> [INFORMATION SHOWN]
-- Opening Marker --

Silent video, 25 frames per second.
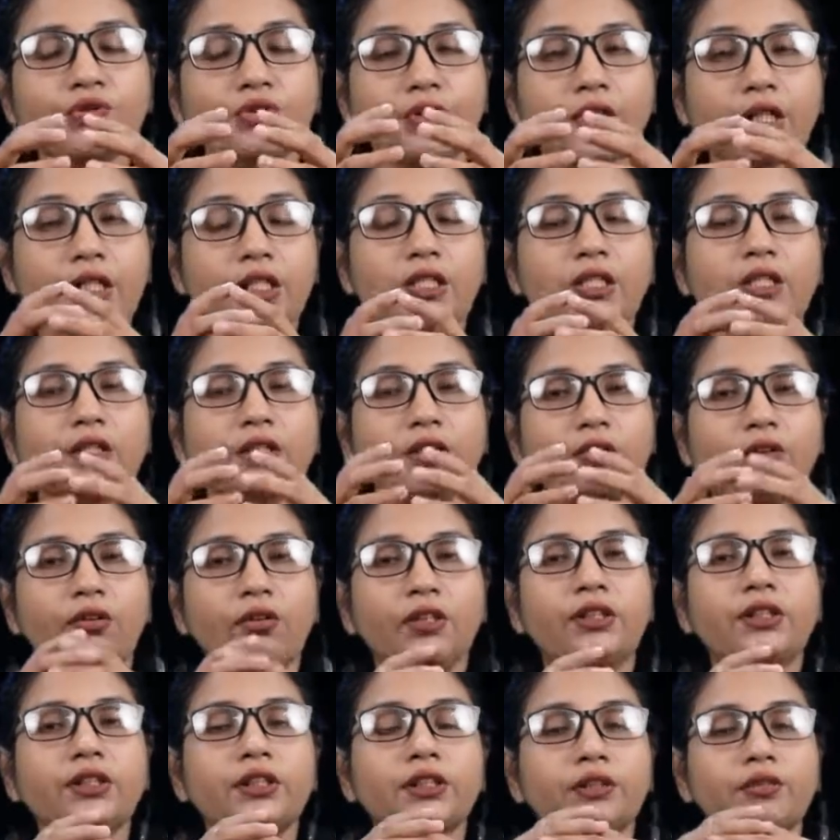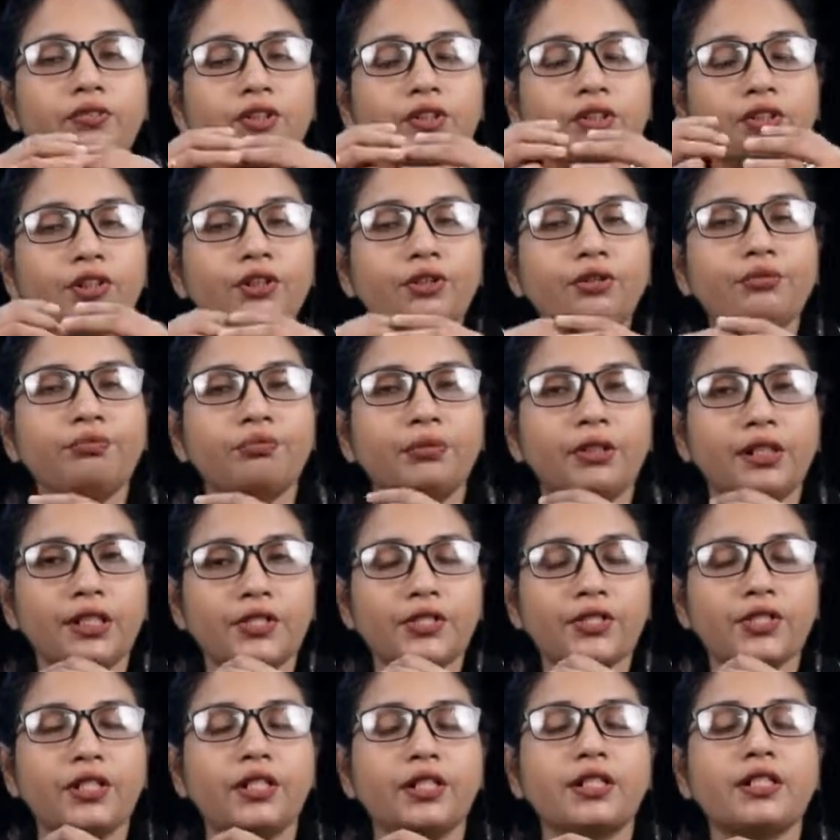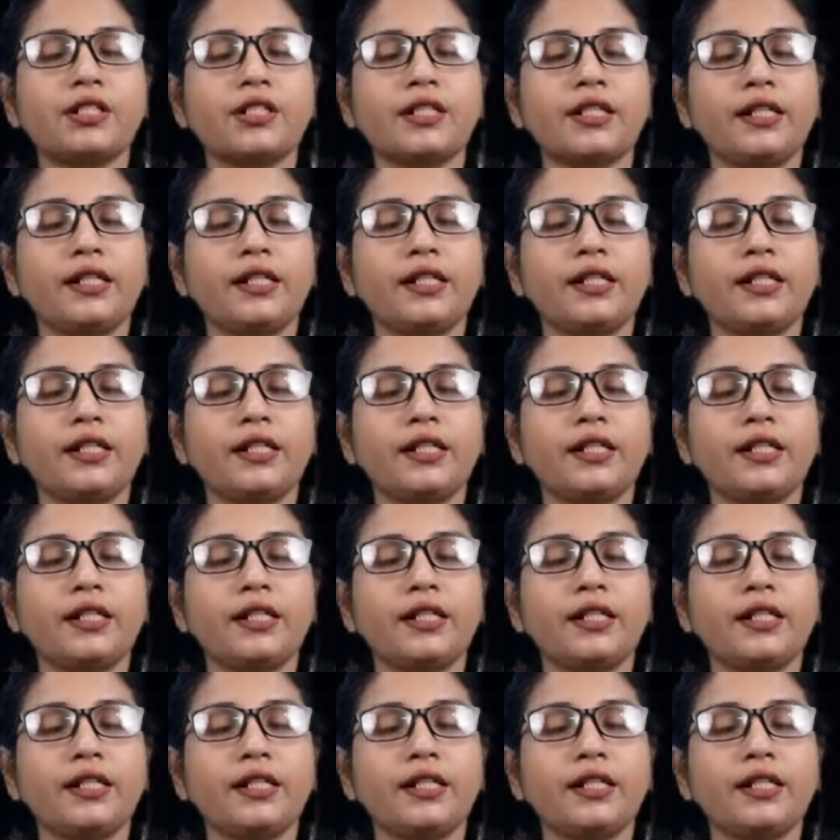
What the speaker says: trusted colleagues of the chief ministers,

-- Closing Marker --
-- Opening Marker --

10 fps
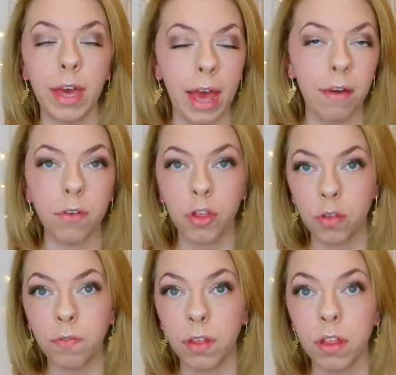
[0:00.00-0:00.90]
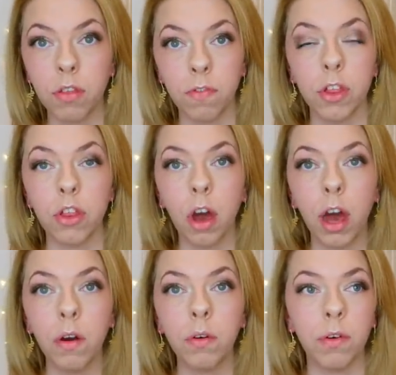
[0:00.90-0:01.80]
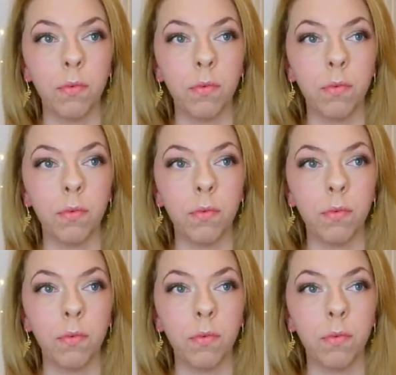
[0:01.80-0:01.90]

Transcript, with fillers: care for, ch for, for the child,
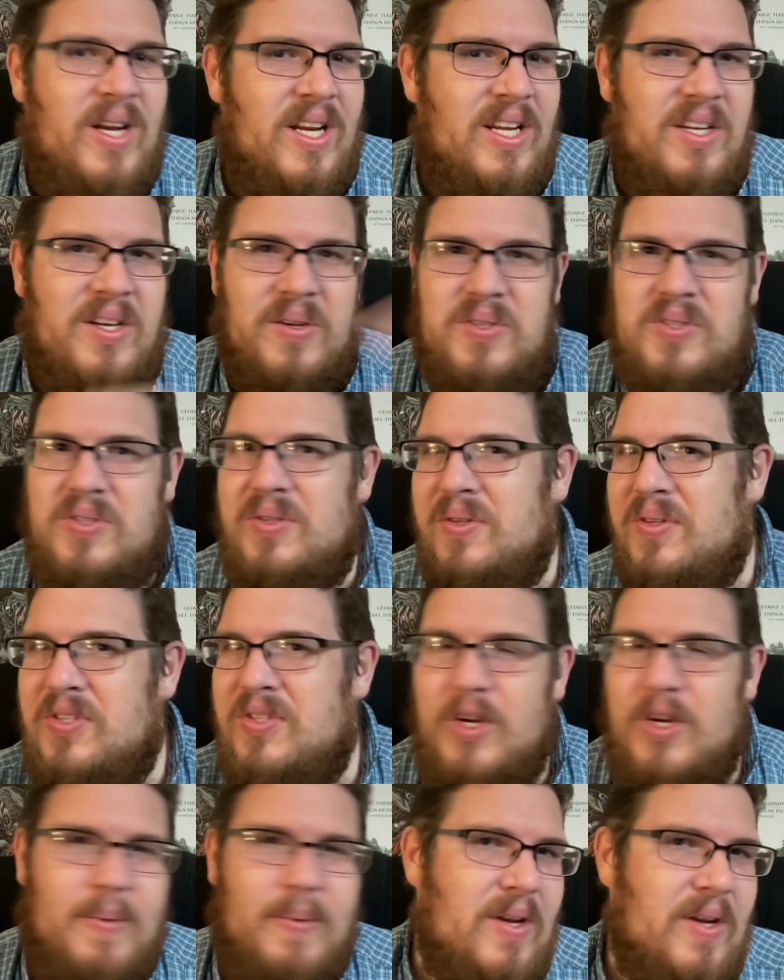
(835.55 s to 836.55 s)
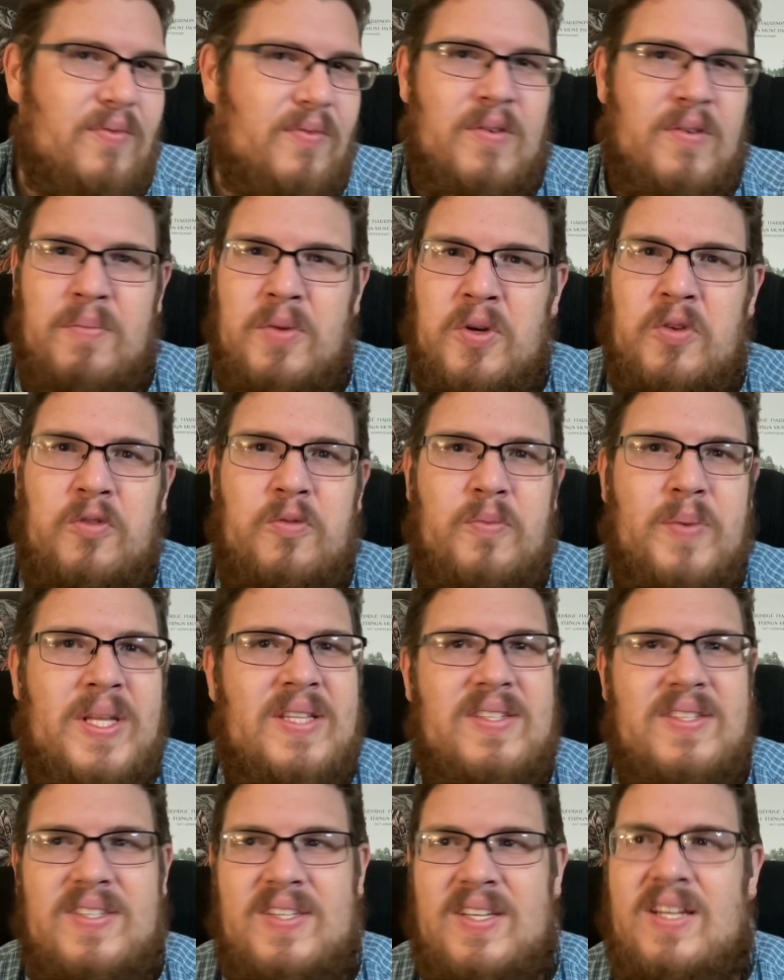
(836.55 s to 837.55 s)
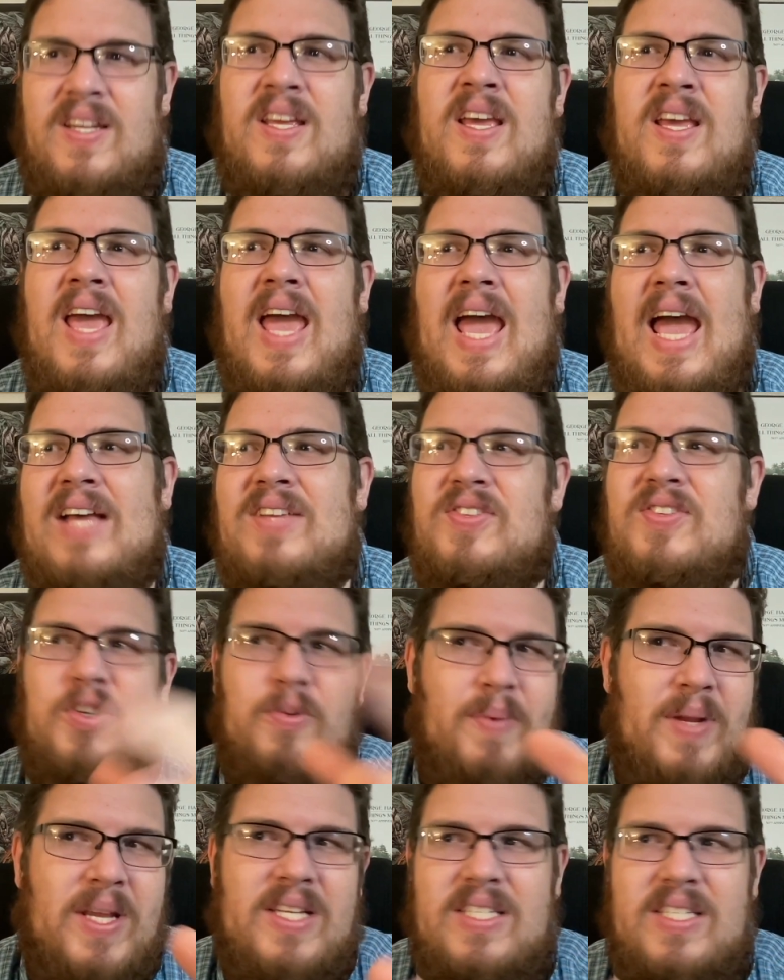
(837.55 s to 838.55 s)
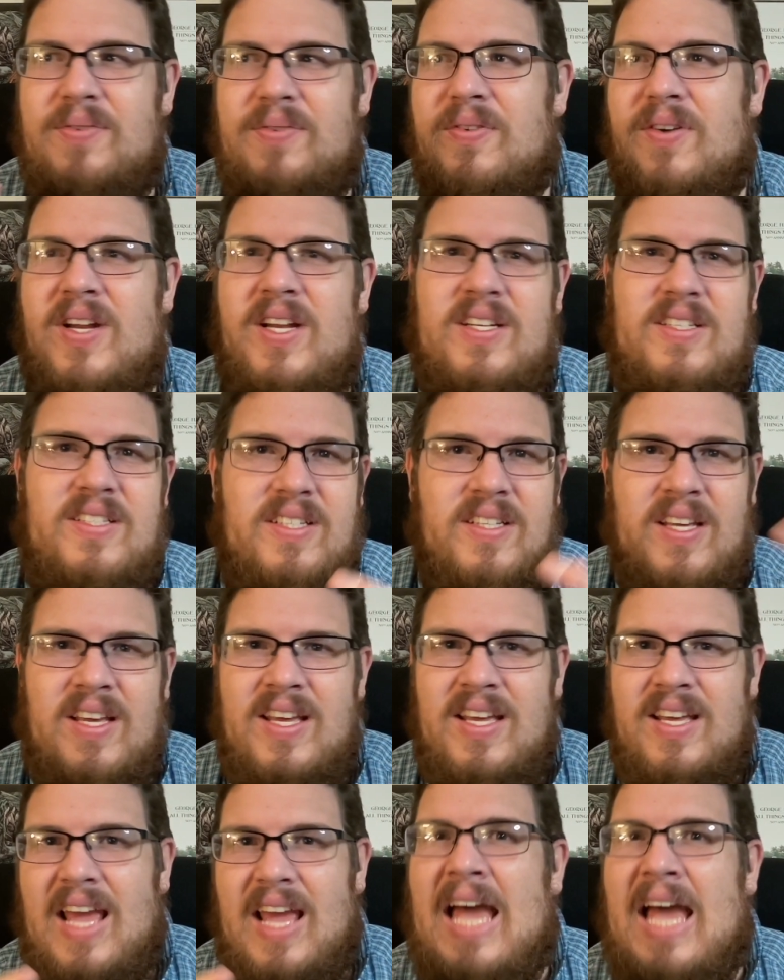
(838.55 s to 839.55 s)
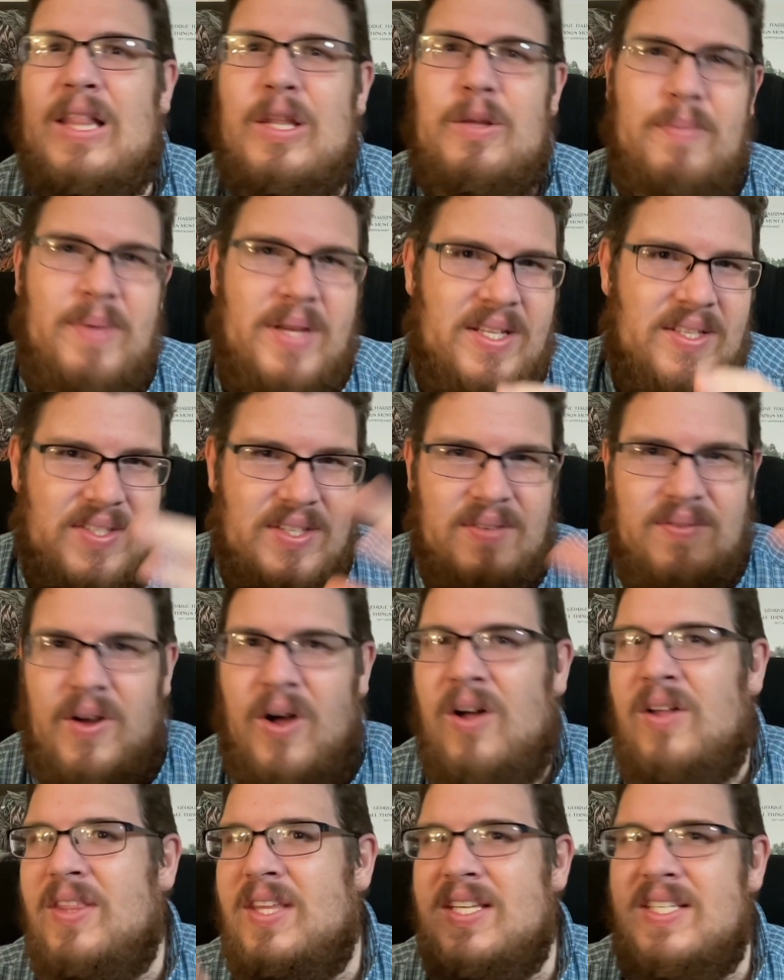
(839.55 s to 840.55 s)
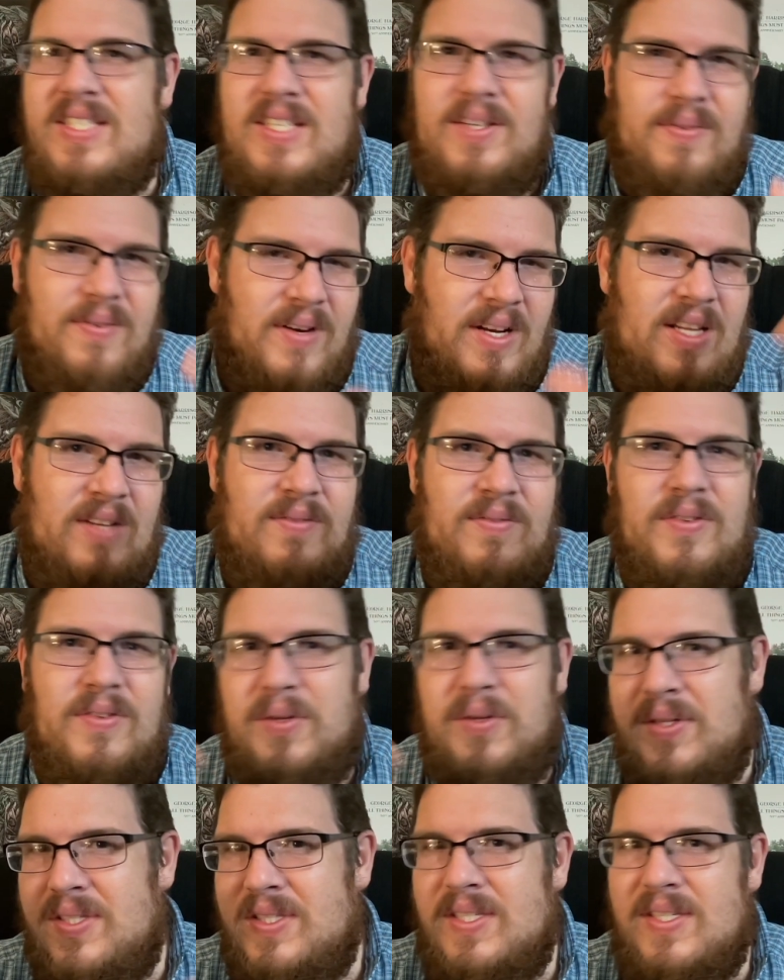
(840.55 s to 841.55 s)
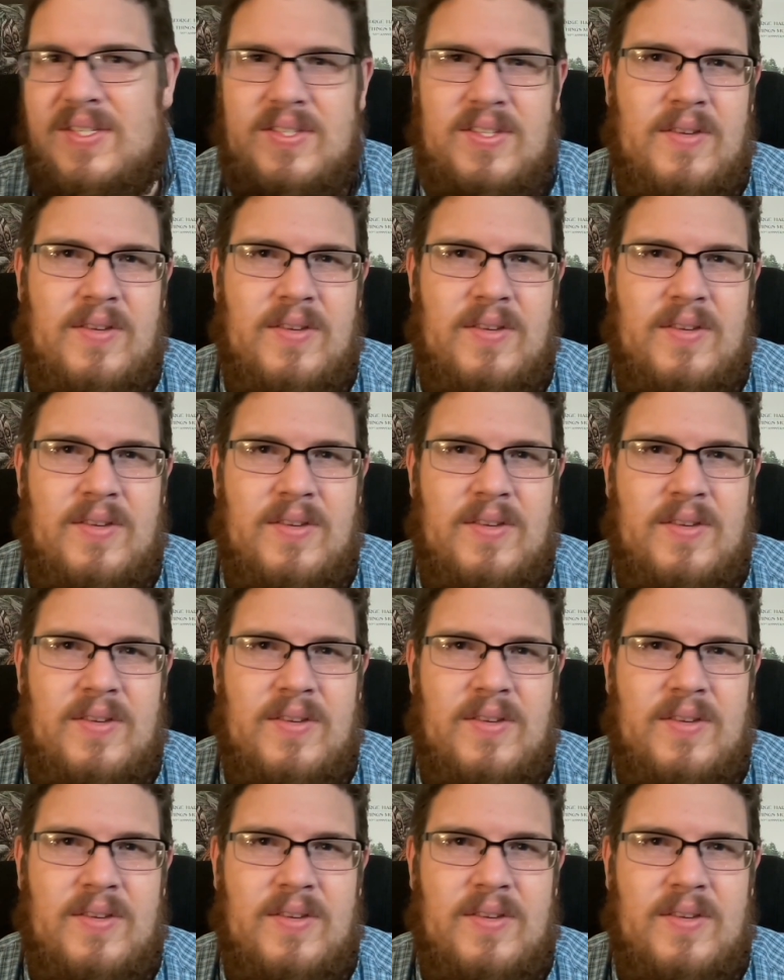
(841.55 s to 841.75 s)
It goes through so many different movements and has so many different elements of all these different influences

-- Closing Marker --
-- Opening Marker --

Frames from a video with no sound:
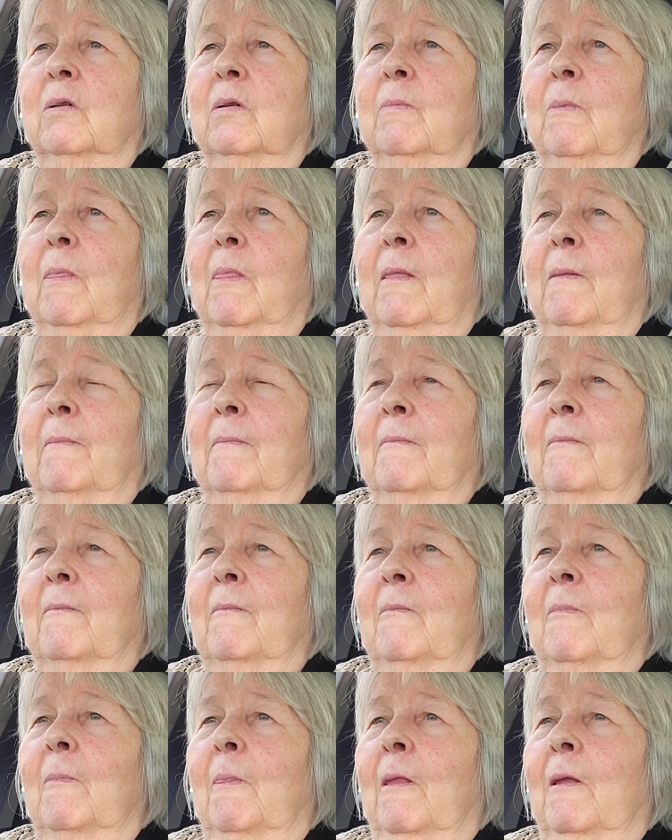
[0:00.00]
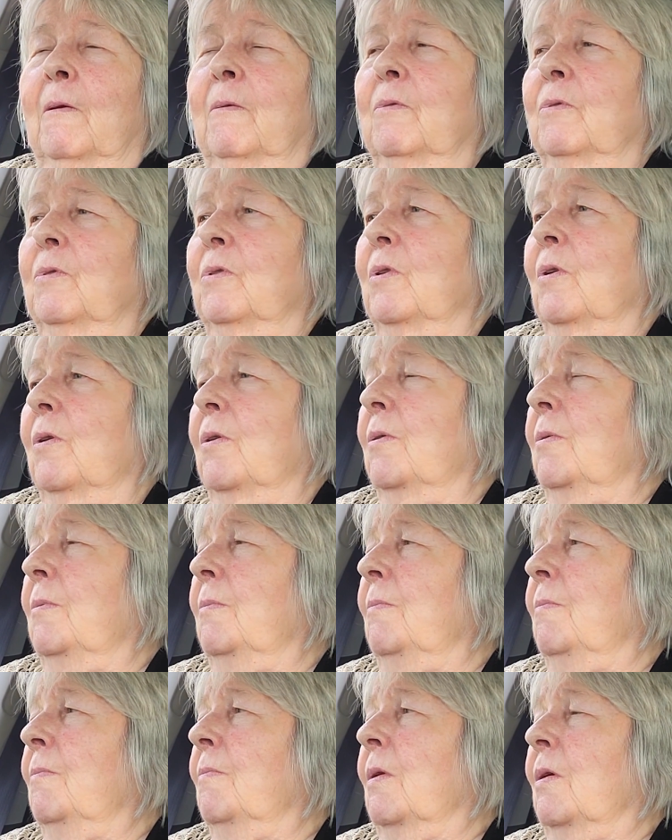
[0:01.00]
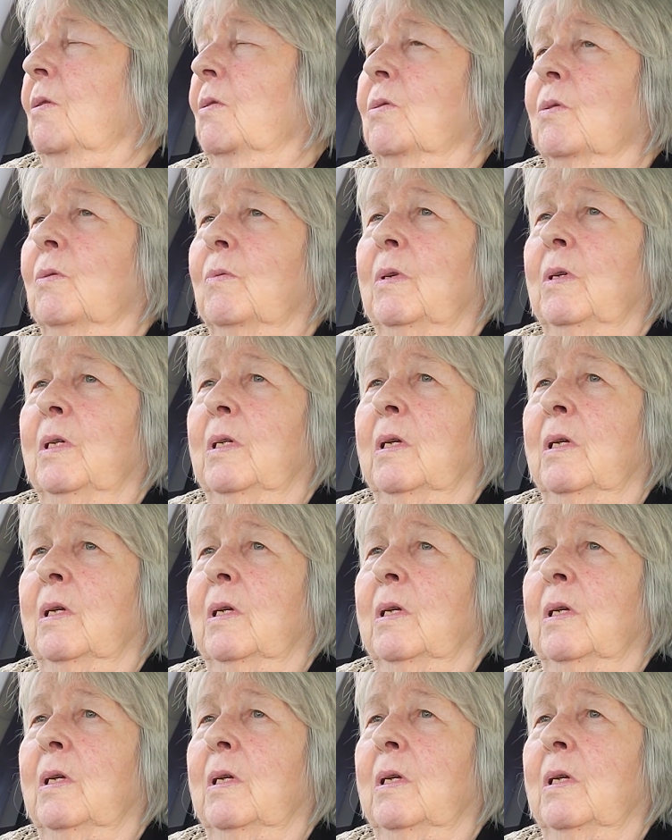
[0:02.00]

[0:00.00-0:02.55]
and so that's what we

-- Closing Marker --

Among the lines of the data, find every one that holds "video" and copy it.

Silent video, 25 frames per second.
Frames from a video with no sound:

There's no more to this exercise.